__AVAILABLE RECORDS__.
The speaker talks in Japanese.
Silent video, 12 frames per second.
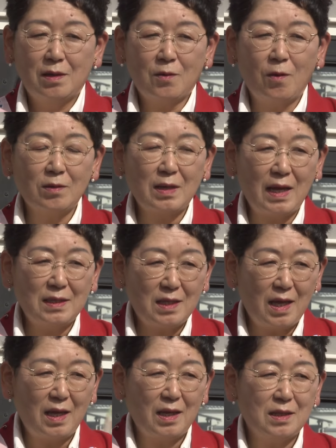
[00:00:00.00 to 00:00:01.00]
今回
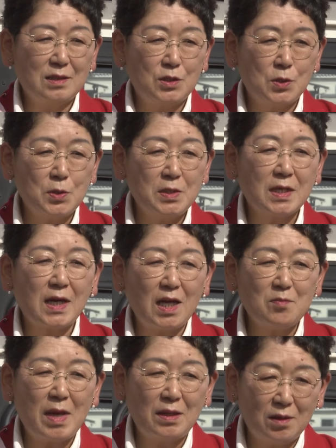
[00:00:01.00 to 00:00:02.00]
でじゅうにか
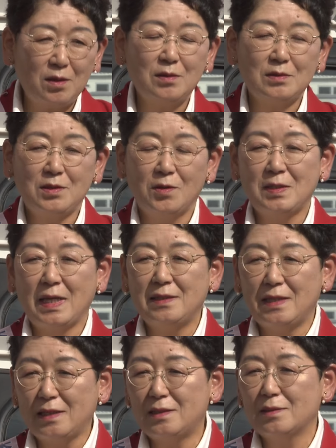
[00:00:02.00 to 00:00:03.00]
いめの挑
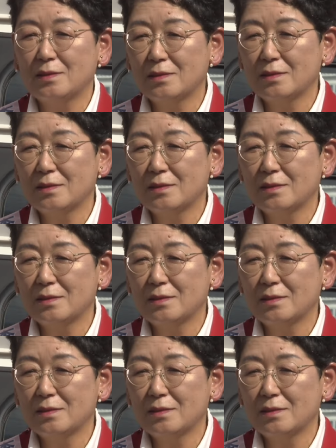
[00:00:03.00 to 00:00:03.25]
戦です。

--

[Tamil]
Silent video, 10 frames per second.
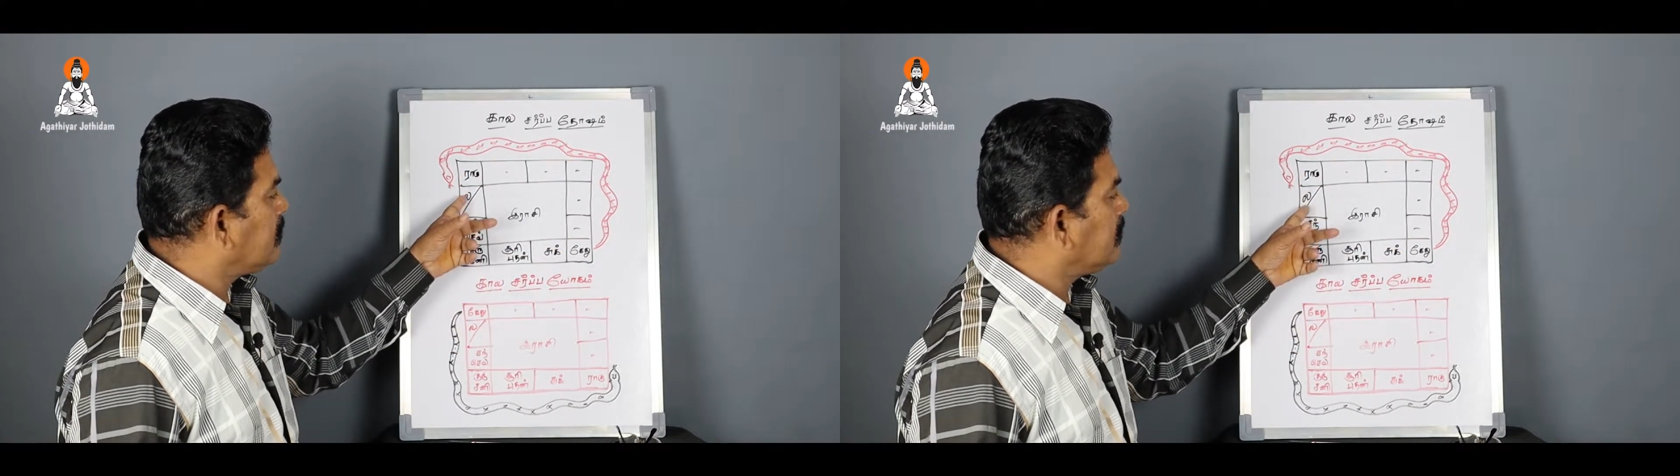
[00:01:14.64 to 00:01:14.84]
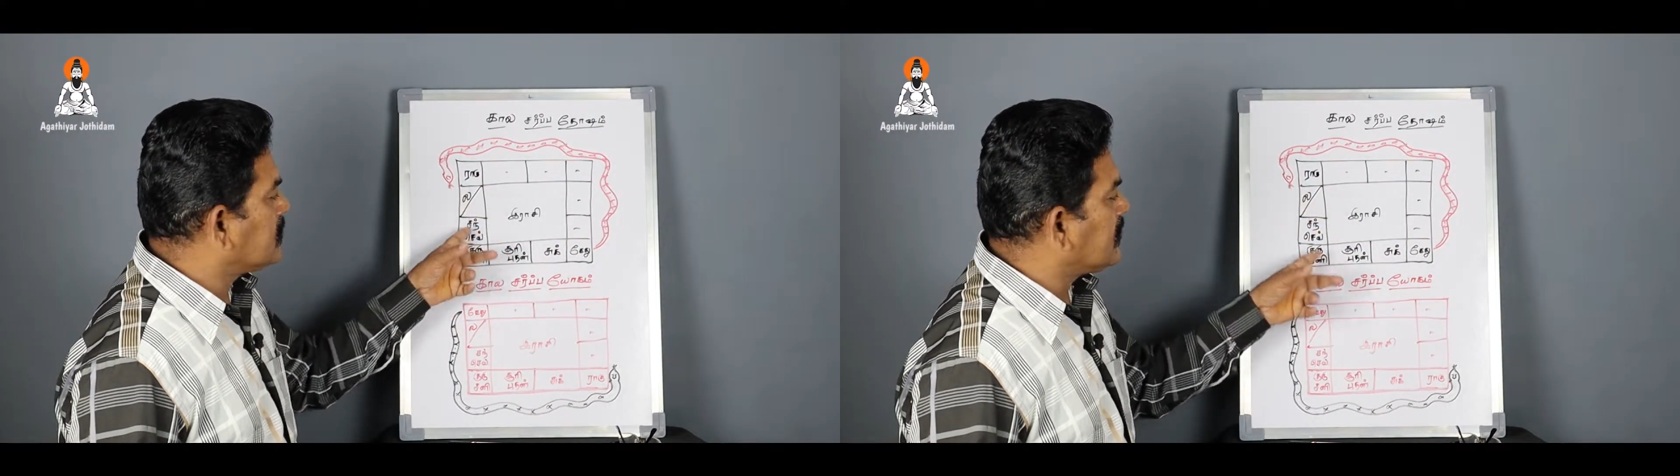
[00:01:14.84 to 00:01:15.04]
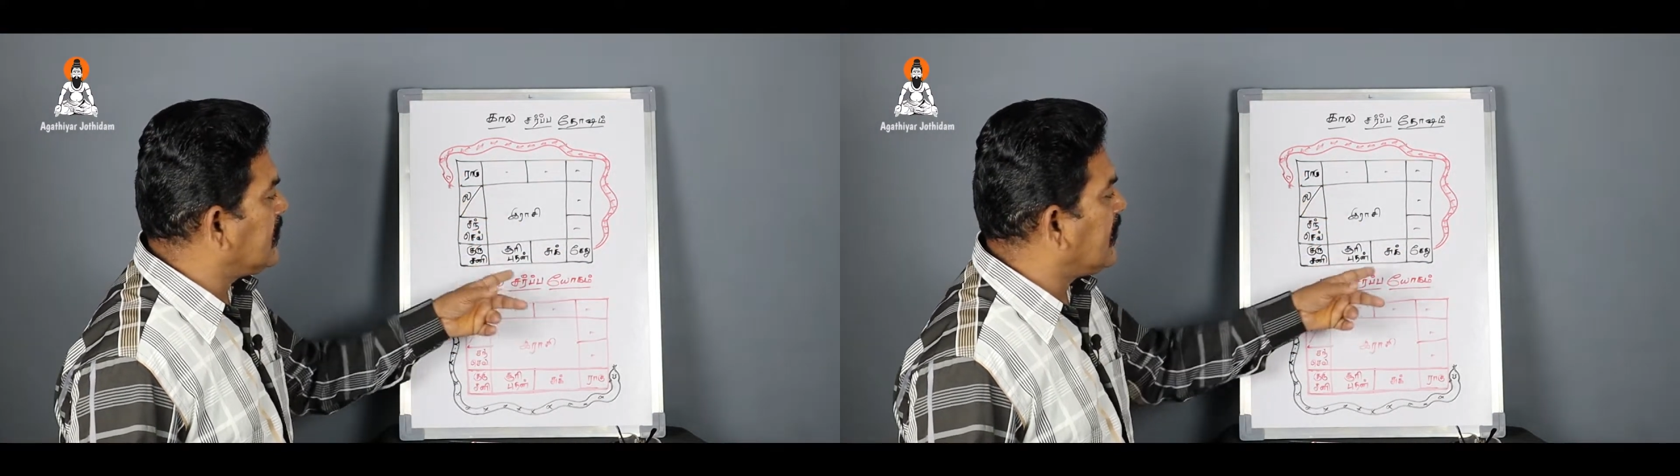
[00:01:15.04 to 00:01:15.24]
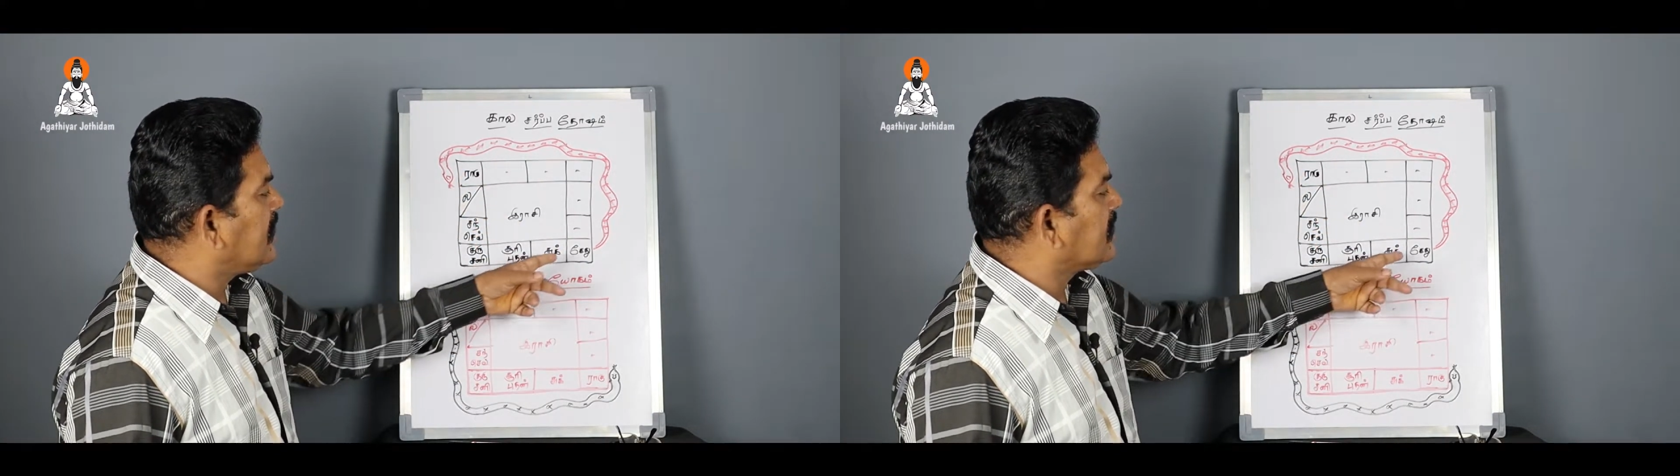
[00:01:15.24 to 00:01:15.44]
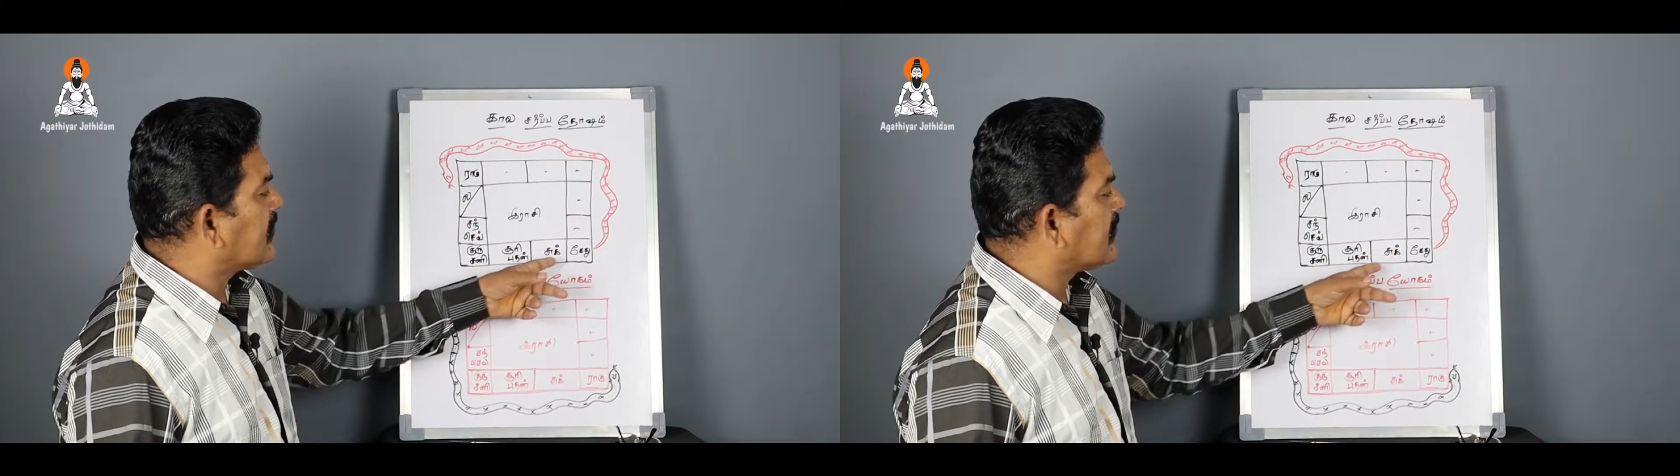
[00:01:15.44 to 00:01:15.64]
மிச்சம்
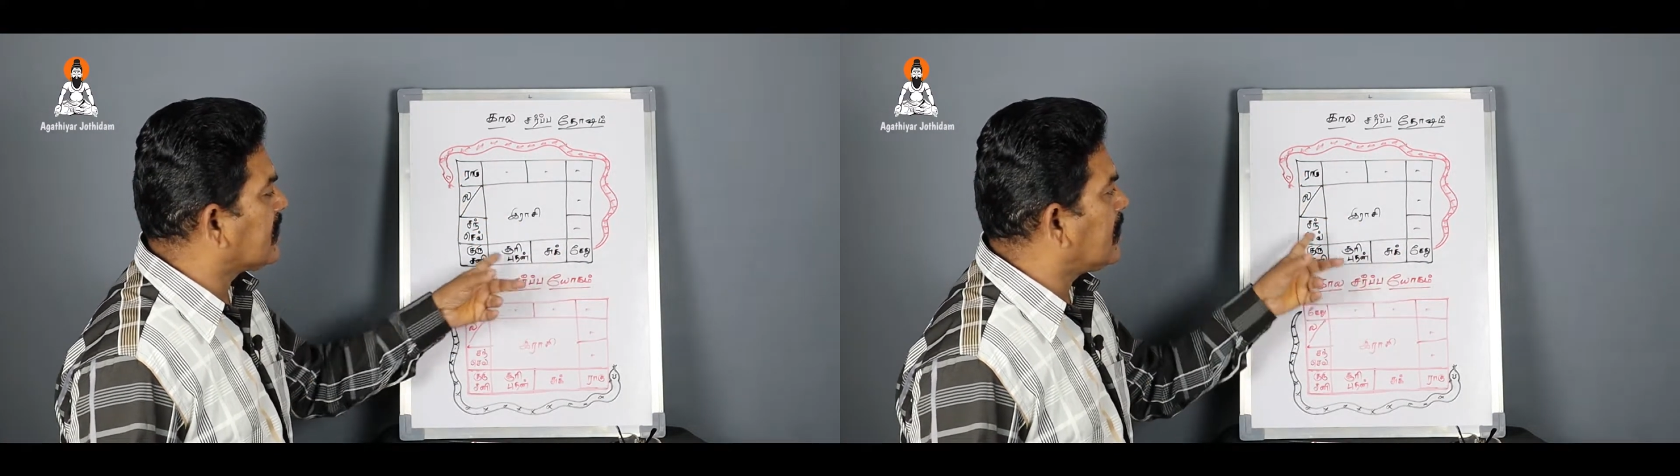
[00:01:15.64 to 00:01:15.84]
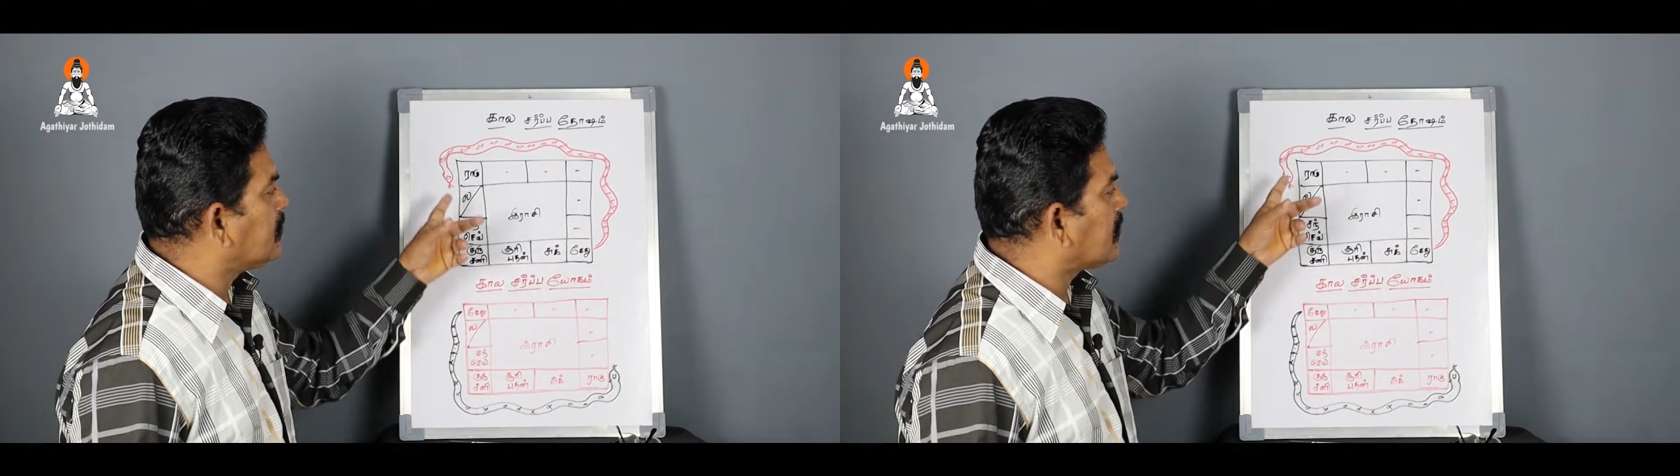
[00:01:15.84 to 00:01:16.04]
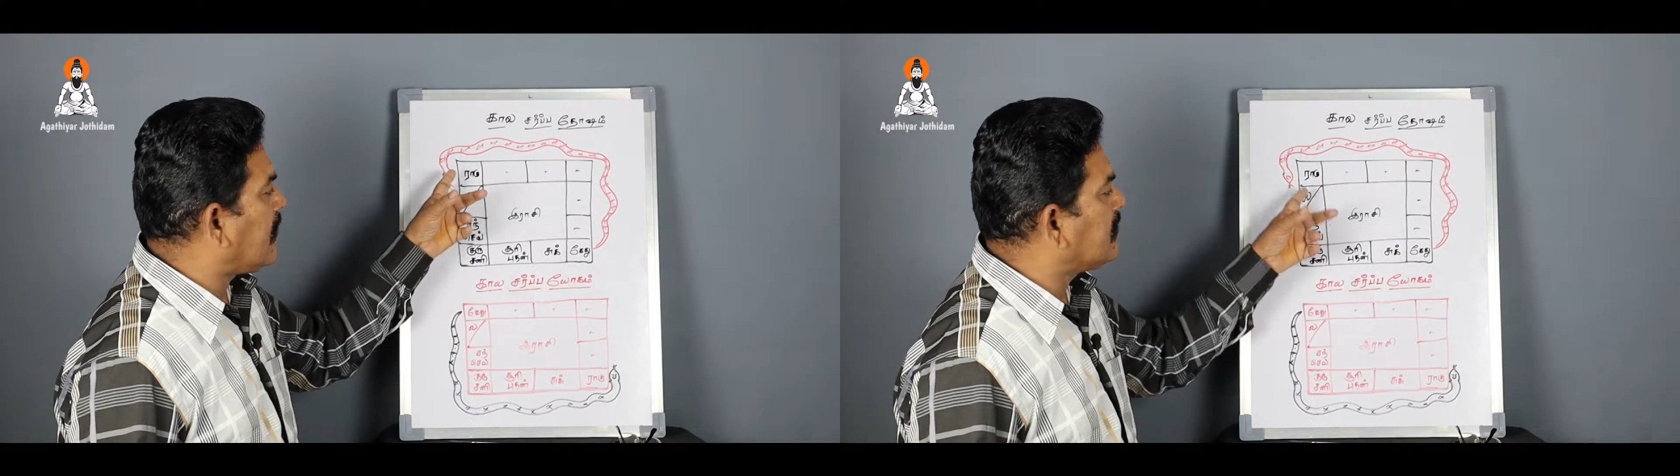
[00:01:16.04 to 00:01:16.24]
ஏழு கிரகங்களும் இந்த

---

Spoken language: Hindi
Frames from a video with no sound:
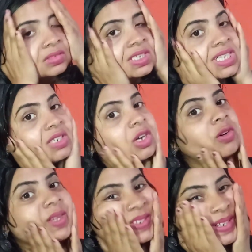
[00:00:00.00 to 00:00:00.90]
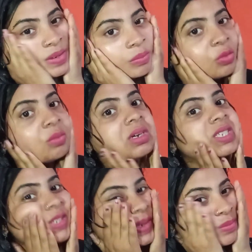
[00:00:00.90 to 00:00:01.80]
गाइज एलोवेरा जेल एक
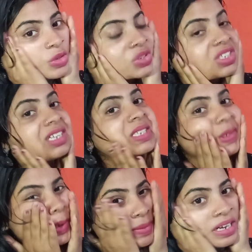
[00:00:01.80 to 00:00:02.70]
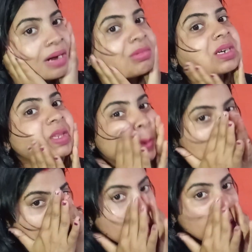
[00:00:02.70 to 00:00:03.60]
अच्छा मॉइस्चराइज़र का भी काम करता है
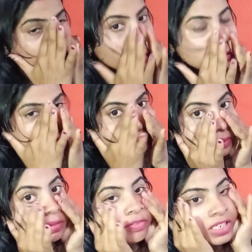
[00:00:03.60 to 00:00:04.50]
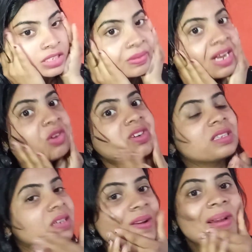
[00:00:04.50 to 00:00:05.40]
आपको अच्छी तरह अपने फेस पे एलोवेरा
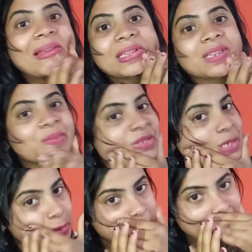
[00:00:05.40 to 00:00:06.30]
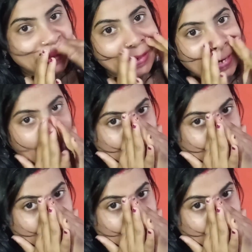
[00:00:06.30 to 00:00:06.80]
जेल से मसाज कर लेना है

__BRIEF__. The answer is to be one number: the count of lines in the entries containing the string "video".

__ANSWER SECTION__. 3